Das Interesse, dem diese Masterarbeit nachgeht, entstand aus einer Situation, die für mich als
Dramaturgin und Studentin zuerst verwirrend und dann äußerst produktiv war. Sie betrifft den
Umgang mit meinen Notizen in einem Probenprozess. Zu Beginn des Jahres arbeitete ich als
Dramaturgin im Rahmen des Festivals Tanztage 2020 mit einem jungen Choreografen zusammen.

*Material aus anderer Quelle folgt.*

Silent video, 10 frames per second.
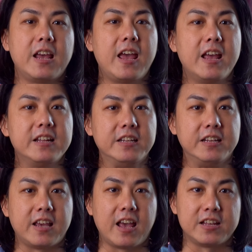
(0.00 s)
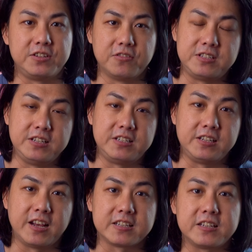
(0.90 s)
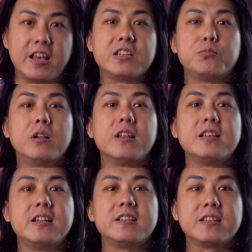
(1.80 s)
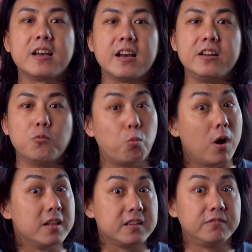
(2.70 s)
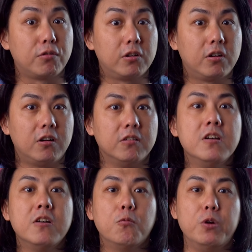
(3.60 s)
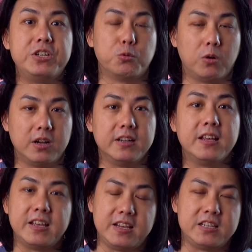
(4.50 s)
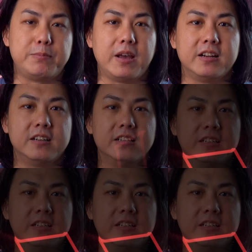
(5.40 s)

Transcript: and the Casio CT-X, as well as decide once and for all which one is better.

Wir standen in einem interessanten Austausch und teilten viele inhaltliche Überschneidungen
- nur die gemeinsame Reflexion der Probe gestaltete sich schwierig. Meist waren andere
Bereiche wichtiger, die Musik oder das Kostüm, und mit steigender Anspannung gab es immer
weniger Raum für das sogenannten Feedback am Ende eines Durchlaufs. Mein Eindruck war,
dass ihm meine Anmerkungen nicht so wichtig erschiene. Ich wollte mich im Rahmen des
Festivals nicht aufdrängen und verließ dann jeweils die Probe. Am Tag der Premiere bekam ich
eine Nachricht des Choreografen mit der Bitte, ihm doch kurz meine Notizen zu schicken, damit
er sie noch einmal durchgehen könne. Da ich meine Notizen weder bei mir hatte noch dachte,
dass er mit ihnen etwas hätte damit anfangen können, musste ich verneinen und versuchte kurz,
per SMS zusammenzufassen, was mir aufgefallen war.

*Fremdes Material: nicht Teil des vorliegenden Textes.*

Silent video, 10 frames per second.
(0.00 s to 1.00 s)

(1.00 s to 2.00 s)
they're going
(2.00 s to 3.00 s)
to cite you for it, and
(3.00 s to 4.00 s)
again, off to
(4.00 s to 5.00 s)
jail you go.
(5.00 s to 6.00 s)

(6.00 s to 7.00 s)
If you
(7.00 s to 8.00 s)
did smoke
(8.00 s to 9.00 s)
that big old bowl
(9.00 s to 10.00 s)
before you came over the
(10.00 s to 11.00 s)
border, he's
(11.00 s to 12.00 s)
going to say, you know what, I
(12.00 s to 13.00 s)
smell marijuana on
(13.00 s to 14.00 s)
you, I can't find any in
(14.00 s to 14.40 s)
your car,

Diese Situation ließ mich mit einem unbefriedigenden Gefühl zurück. Zum einen hatte ich den
Eindruck, unser Austausch reduziere sich auf meine mehr oder weniger kritischen Anmerkungen,
zum anderen resultierte dieser Moment aus einem grundsätzlichen Missverständnis der
dramaturgischen Position heraus. Die Notizen, die ich während der Proben verfasse, sind nicht
für eine andere Leserin gedacht, sondern für mich, um mich zu erinnern. Sie sind keine Anleitung,
die ohne Gespräch umgesetzt werden kann, und enthalten auch keine Wahrheit, die sofort
eine magische Wirkung entfaltet. An dieser Stelle sei gesagt, dass vermutlich jede Dramaturgin
anders mit ihren Notizen umgeht und diese Situation sicherlich nicht für jede dieselben Fragen
aufgeworfen hätte. Trotzdem wollte ich überprüfen, ob ich hier eine singuläre Erfahrung
gemacht hatte, wie andere Dramaturg*innen mit dieser Situation umgegangen wären und welche
Schlüsse daraus über den Stand dramaturgischer Praxen gezogen werden können. Diese konkrete
Situation öffnet eine Tür, um mich mit der Funktion von Notieren, Kommentieren und
anderen Formen des Schreibens in dramaturgischen Praxen zu beschäftigen. Daraus ergab sich
eine Auseinandersetzung mit Intimität und Öffentlichkeit, meiner Positionierung als Dramaturgin
inner- und außerhalb künstlerischer Prozesse und verschiedenen Beziehungsweisen, in denen
ich mich als Dramaturgin befinde. Dabei soll keine Allgemeingültigkeit oder ein umfassendes
Bild der Dramaturgie heute behauptet werden. Vielmehr soll diese Arbeit exemplarische
Einblicke in zeitgenössische dramaturgische Praxen geben und schon in ihrer Form deutlich
machen, dass sowohl Dramaturgie als auch Schreiben an sich keine vereinzelten Tätigkeiten
sind.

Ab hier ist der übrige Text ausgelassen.